YOUR INSTRUCTIONS –
An unchanged copy of all the lines below is expected, and it should contain no pictures.

[Source records]
====

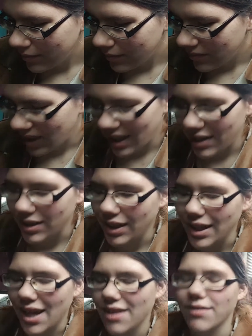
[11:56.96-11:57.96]
That is, like,
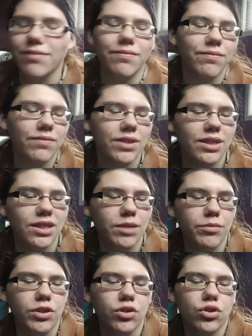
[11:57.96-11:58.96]
that cinnamon
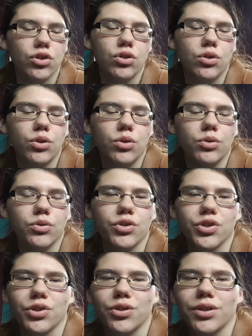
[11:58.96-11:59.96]
is so
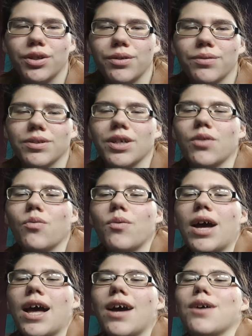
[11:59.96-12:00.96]
strong, though. It's like,
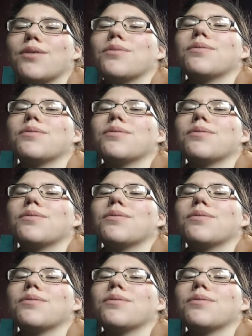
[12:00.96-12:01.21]
wow.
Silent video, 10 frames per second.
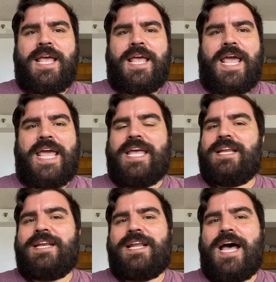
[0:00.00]

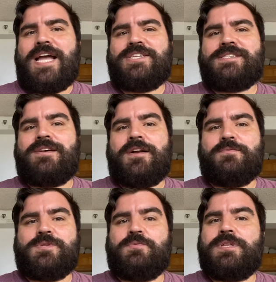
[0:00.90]
And I just thought it
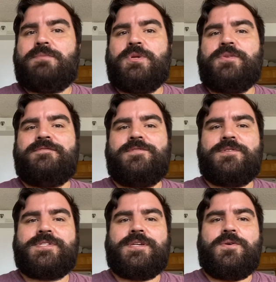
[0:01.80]
was really beautiful,
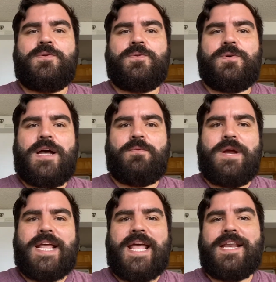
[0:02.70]
so I
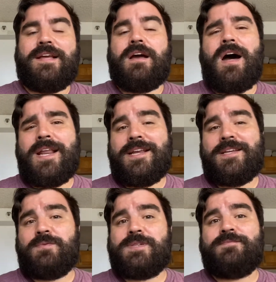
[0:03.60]
went ahead and got it. It
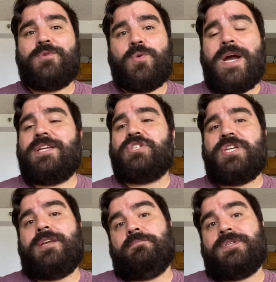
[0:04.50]
was quite
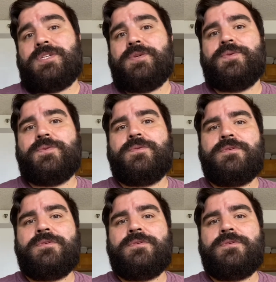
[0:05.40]
cheap too,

====

ANSWER AREA –
[11:56.96-11:57.96]
That is, like,
[11:57.96-11:58.96]
that cinnamon
[11:58.96-11:59.96]
is so
[11:59.96-12:00.96]
strong, though. It's like,
[12:00.96-12:01.21]
wow.
Silent video, 10 frames per second.
[0:00.00]

[0:00.90]
And I just thought it
[0:01.80]
was really beautiful,
[0:02.70]
so I
[0:03.60]
went ahead and got it. It
[0:04.50]
was quite
[0:05.40]
cheap too,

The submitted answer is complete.